Multi processor systems perform "real" memory operations (those that influence definitive executions, not just speculative execution) out of order and asynchronously as waiting for global synchronization of global state would needlessly stall all executions nearly all the time. On the other hand, immediately outside each individual core, it seems that the memory system, starting with L1 cache, is purely synchronous, consistent, flat from the allowed behavior point of view (allowed semantics); obviously timing depends on the cache size and behavior.
So on a CPU there on one extreme are named "registers" which are private by definition, and on the other extreme there is memory which is shared; it seems a shame that outside the minuscule space of registers, which have peculiar naming or addressing mode, the memory is always global, shared and globally synchronous, and effectively entirely subject to all fences, even if it's memory used as unnamed registers, for the purpose of storing more data than would fit in the few registers, without a possibility of being examined by other threads (except by debugging with ptrace which obviously stalls, halts, serializes and stores the complete observable state of an execution).
Is that always the case on modern computers (modern = those that can reasonably support C++ and Java)?

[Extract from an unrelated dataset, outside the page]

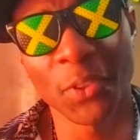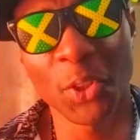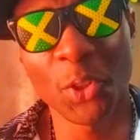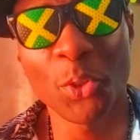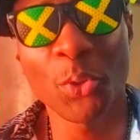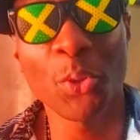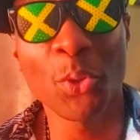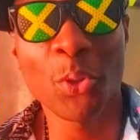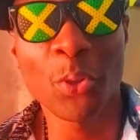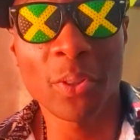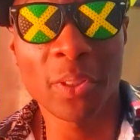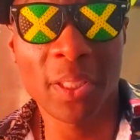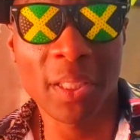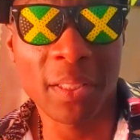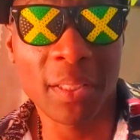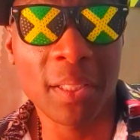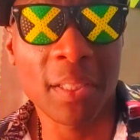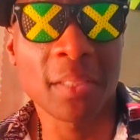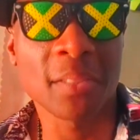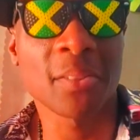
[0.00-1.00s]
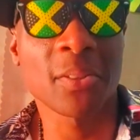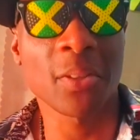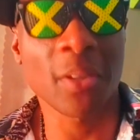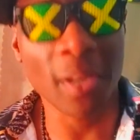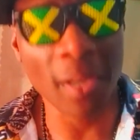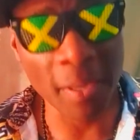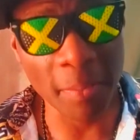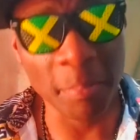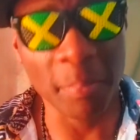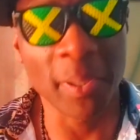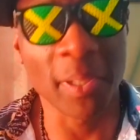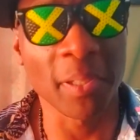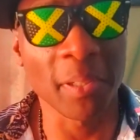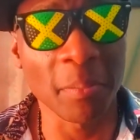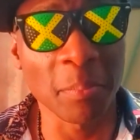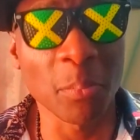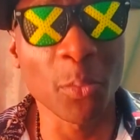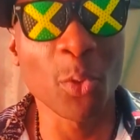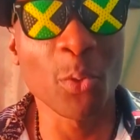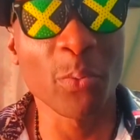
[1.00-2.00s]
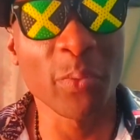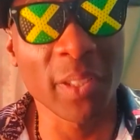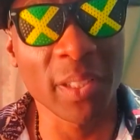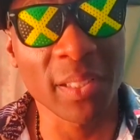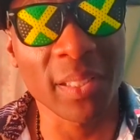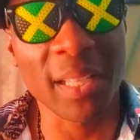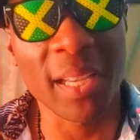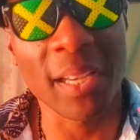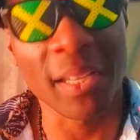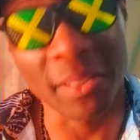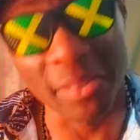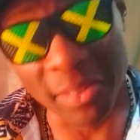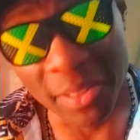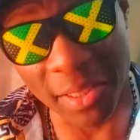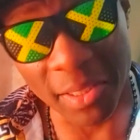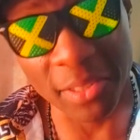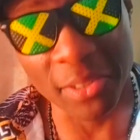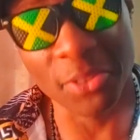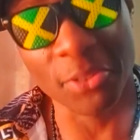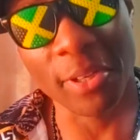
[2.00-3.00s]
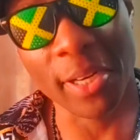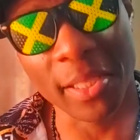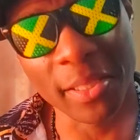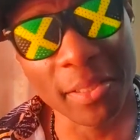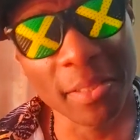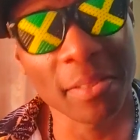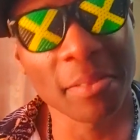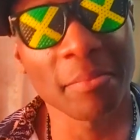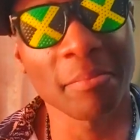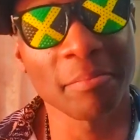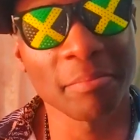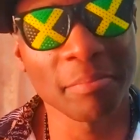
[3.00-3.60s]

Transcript: You know that has to happen in movies like these, right?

Why doesn't the dedicated L1 cache provide register-like semantics for those memory units that are only used by a particular core? The cache must track which memory is shared, no matter what. Memory operations on such local data doesn't have to be stalled when strict global ordering of memory operations are needed, as no other core is observing it, and the cache has the power to stall such external accesses if needed. The cache would just have to know which memory units are private (non globally readable) until a stall of out of order operations, which makes then consistent (the cache would probably need a way to ask the core to serialize operations and publish a consistent state in memory).
Do all CPU stall and synchronize all memory accesses on a fence or synchronizing operation?
Can the memory be used as an almost infinite register resource not subject to fencing?